Die ukrainische Sängerin sucht die Kommunikation mit dem Publikum

Mariana Sadovska

Von Heimat und Abschied, Hexen und Geistern, verlorenen Zeiten und verratenen Lieben singt Mariana Sadovska in ihren Liedern. Begleitet von den sanften Klängen des Harmoniums oder dem hämmernden Martellato des Klaviers flüstert, spricht, singt oder schreit sie die archaischen Botschaften der alten Weisen ins Publikum. Was haben die fast vergessenen Lieder und Legenden aus der Ukraine heute noch mit uns zu tun? Antworten findet Mariana Sadovska, wenn sie die Lieder musikalisch ins 21. Jahrhundert fortschreibt. Mit ihrer Band Borderland war sie 2006 beim Regionalausscheid des bundesweiten Wettbewerbs für Weltmusik creole einer der drei Preisträger, die sich für das Finale qualifizierten. Anfang Juli kann man sie mit Band und den sechs ukrainischen Sängerinnen des Vokalensembles Drevo beim Festival in Rudolstadt erleben.

Von Sylvia Systermans

Auswahldiskografie:

Mit Borderland:
Songs I Learned In Ukraine

  (Global Village Records, 2002)
Borderland
(Dangerous Music, 2005)

Als Komponistin:
Kitka, The Rusalka Cycle
  (Diaphonica, 2007)

Mariana Sadovska & Band unterwegs:
04.07.08: Rudolstadt, Neumarkt (TFF)
05.07.08: Rudolstadt, Theater (TFF)

go! www.borderlandmusic.de

Du kommst gerade aus den USA zurück, wo du als Fulbright-Stipendiatin zusammen mit Ethnographen und Schriftstellern eine Anthologie ukrainischer Lieder erstellt hast. Viele Jahre bist du in entlegene Dörfer der Ukraine gereist, außerdem nach Afghanistan, Lappland, Mazedonien und Polen, um rituelle Gesänge zu sammeln. Dein eigener Gesang ist stark von traditionellen Techniken beeinflusst, bei wem hast du studiert?

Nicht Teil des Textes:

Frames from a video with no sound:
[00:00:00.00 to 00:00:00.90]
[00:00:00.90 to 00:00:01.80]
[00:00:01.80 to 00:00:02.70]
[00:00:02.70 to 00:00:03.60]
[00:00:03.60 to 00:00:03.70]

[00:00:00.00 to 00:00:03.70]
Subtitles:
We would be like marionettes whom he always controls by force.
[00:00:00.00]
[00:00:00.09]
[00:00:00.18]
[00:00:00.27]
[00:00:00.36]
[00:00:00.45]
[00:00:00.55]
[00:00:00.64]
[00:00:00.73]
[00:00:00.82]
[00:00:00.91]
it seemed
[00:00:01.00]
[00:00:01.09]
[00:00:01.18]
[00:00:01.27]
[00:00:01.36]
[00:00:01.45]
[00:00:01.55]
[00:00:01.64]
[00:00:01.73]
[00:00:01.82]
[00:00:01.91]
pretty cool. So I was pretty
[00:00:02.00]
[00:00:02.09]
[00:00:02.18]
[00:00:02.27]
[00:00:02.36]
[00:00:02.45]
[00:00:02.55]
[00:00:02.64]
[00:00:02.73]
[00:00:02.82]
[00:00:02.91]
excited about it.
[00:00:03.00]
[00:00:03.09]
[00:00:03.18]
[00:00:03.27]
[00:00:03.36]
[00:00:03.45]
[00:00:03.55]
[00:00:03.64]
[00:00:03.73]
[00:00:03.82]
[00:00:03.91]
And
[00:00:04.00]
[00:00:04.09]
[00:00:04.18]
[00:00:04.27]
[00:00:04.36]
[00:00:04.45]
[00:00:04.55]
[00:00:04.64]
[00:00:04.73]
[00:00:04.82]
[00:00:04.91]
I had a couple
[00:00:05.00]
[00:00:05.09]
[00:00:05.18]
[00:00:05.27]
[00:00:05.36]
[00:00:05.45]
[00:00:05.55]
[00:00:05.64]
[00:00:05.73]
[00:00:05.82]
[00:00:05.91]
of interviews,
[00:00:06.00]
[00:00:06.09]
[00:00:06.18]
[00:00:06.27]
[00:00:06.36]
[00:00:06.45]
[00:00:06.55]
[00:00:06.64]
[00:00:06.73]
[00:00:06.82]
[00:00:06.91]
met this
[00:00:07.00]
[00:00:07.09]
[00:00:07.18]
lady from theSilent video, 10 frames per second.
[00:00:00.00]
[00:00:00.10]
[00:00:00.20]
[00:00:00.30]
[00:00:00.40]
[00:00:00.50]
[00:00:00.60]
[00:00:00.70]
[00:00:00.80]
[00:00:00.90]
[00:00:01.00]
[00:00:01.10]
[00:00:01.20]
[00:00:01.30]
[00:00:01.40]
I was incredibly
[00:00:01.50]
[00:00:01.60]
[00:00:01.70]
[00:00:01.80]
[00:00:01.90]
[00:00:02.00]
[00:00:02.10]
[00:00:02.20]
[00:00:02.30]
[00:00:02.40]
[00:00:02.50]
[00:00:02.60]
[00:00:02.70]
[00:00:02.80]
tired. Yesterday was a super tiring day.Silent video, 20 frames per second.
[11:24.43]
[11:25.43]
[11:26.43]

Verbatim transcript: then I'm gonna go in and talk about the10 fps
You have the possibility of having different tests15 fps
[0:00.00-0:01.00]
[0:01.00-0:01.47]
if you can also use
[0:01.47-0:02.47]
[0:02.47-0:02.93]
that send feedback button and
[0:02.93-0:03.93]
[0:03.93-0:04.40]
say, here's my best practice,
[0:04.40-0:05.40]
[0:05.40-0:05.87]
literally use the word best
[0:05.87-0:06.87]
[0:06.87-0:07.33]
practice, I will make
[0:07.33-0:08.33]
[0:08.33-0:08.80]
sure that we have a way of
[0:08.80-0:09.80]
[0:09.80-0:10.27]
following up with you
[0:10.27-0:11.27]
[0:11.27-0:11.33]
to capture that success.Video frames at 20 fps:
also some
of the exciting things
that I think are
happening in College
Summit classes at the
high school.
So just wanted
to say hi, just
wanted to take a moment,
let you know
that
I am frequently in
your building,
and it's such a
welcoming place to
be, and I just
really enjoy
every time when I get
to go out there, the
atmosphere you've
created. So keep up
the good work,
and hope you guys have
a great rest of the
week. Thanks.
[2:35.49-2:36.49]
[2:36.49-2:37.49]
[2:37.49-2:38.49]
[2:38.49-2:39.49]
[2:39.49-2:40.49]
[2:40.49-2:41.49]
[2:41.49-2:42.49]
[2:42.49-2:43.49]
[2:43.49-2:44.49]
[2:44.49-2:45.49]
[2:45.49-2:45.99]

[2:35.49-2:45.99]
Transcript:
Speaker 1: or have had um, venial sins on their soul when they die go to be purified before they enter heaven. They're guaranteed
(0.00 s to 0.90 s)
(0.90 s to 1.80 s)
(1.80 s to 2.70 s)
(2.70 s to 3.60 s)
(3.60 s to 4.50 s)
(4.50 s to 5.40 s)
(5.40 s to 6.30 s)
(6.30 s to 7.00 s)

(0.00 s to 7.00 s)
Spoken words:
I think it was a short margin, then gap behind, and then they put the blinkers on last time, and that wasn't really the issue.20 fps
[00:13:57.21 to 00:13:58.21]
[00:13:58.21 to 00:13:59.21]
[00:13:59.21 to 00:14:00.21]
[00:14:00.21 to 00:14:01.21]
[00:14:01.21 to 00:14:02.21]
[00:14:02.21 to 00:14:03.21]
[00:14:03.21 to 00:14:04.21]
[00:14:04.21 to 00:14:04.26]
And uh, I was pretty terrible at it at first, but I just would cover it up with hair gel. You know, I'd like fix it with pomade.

BORDERLAND - Mariana Sadovska & Band

Ich habe offiziell nirgendwo singen gelernt, aber ich bin in einer Familie geboren, in der sehr viel gesungen wurde. Ich erinnere mich an die großen Feste, wo sich alle am Tisch versammelten, die Eltern, Großeltern und Urgroßeltern, zehn Onkel, Tanten und viele Kinder. Da wurde gegessen und gesungen. So bin ich aufgewachsen. Ich hatte nie gedacht, dass ich das jemals professionell machen würde.

Mit jedem Lied, das du singst, verändert sich deine Stimme. Mal klingt sie ganz schlicht, dann wieder sehr kraftvoll, mal verfällst du in rastlosen Sprechgesang, dann in farbenreiche Obertöne ...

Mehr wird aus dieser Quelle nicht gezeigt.